[Saved entries]
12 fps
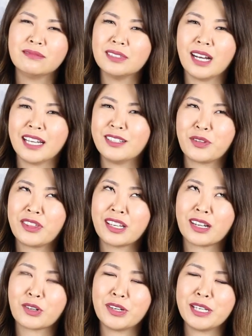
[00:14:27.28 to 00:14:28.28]
I don't think
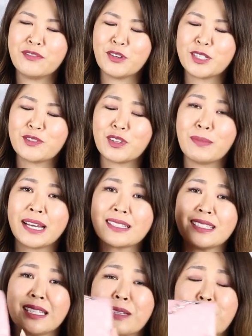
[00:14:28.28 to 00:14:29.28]
I got any votes for the
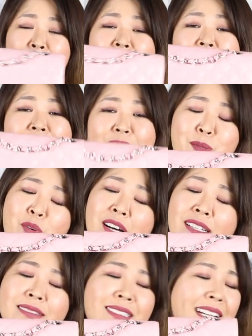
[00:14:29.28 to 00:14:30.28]
maxi. But this
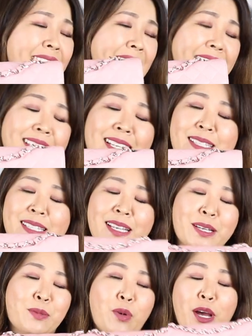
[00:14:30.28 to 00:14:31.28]
one as I
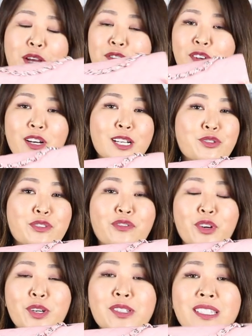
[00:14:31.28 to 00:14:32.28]
said, way over 100
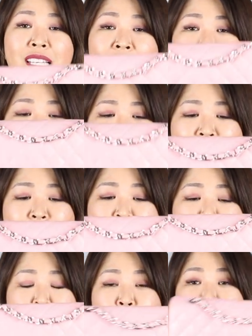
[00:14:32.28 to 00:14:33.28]
votes.
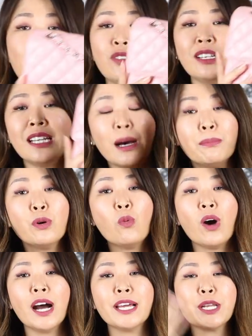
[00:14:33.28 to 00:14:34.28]
This was your number
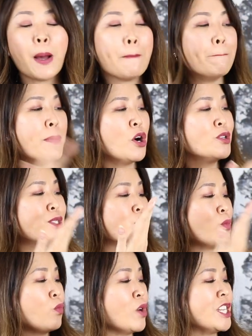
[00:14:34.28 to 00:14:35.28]
one most
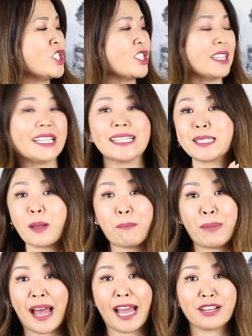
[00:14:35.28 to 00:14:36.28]
wish list
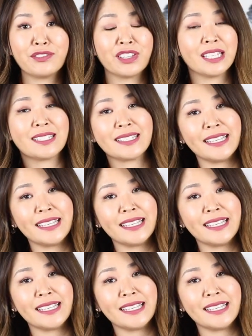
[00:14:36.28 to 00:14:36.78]
bag for this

→ Work instructions:
Copy out the data above exactly, except the pictures.

→ Task output:
12 fps
[00:14:27.28 to 00:14:28.28]
I don't think
[00:14:28.28 to 00:14:29.28]
I got any votes for the
[00:14:29.28 to 00:14:30.28]
maxi. But this
[00:14:30.28 to 00:14:31.28]
one as I
[00:14:31.28 to 00:14:32.28]
said, way over 100
[00:14:32.28 to 00:14:33.28]
votes.
[00:14:33.28 to 00:14:34.28]
This was your number
[00:14:34.28 to 00:14:35.28]
one most
[00:14:35.28 to 00:14:36.28]
wish list
[00:14:36.28 to 00:14:36.78]
bag for this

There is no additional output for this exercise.